### WORK REQUEST
What you return should be only the lines starting at the one that contains "[0:04.27-0:05.33]" and running to the end of the listing, exactly as written, minus any pictures.

......

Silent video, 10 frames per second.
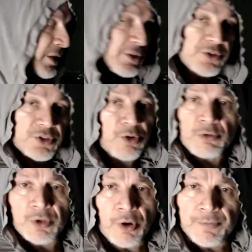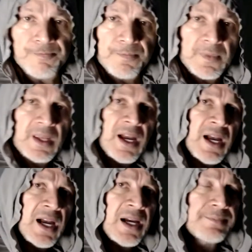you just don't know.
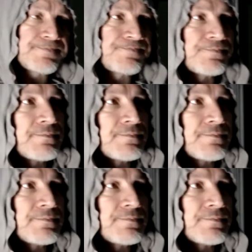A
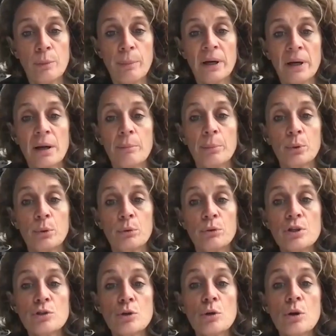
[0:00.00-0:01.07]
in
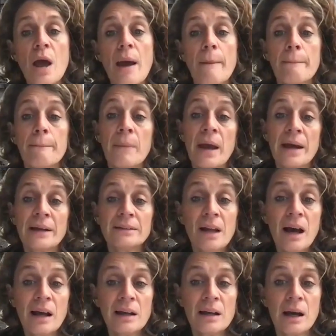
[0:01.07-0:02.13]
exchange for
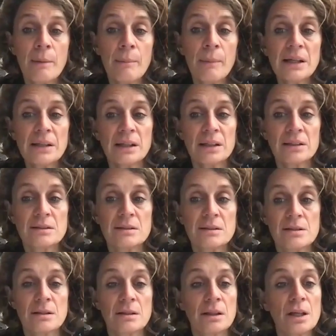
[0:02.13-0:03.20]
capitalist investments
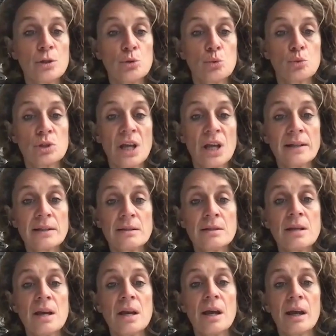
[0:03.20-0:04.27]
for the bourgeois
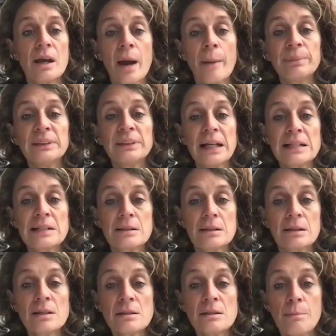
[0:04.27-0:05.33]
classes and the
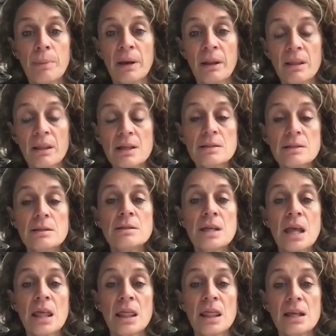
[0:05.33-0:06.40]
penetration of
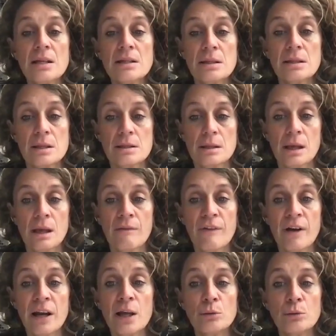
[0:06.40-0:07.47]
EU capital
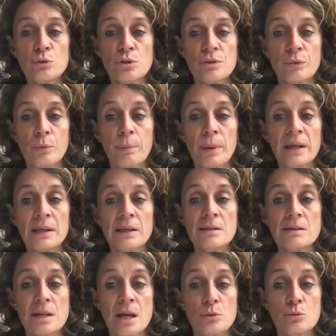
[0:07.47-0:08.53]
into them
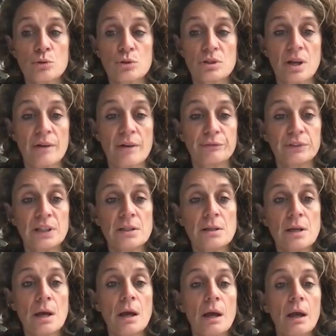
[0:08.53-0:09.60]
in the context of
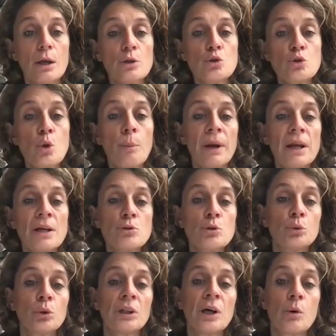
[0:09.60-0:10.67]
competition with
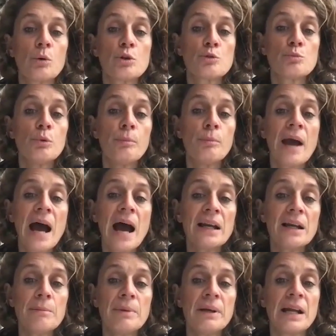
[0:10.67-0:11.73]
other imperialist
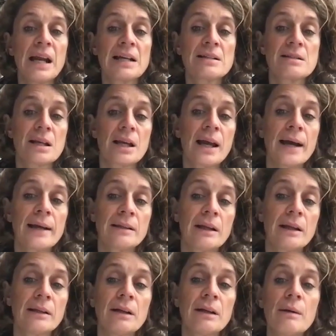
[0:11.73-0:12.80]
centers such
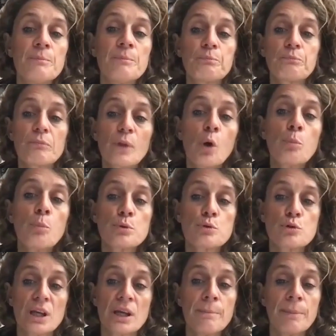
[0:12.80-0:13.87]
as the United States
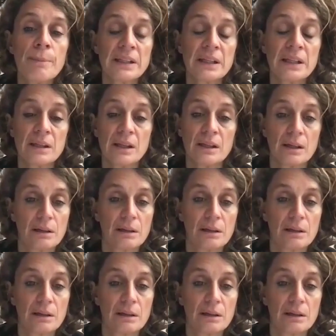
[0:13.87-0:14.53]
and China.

......

### FINISHED TASK
[0:04.27-0:05.33]
classes and the
[0:05.33-0:06.40]
penetration of
[0:06.40-0:07.47]
EU capital
[0:07.47-0:08.53]
into them
[0:08.53-0:09.60]
in the context of
[0:09.60-0:10.67]
competition with
[0:10.67-0:11.73]
other imperialist
[0:11.73-0:12.80]
centers such
[0:12.80-0:13.87]
as the United States
[0:13.87-0:14.53]
and China.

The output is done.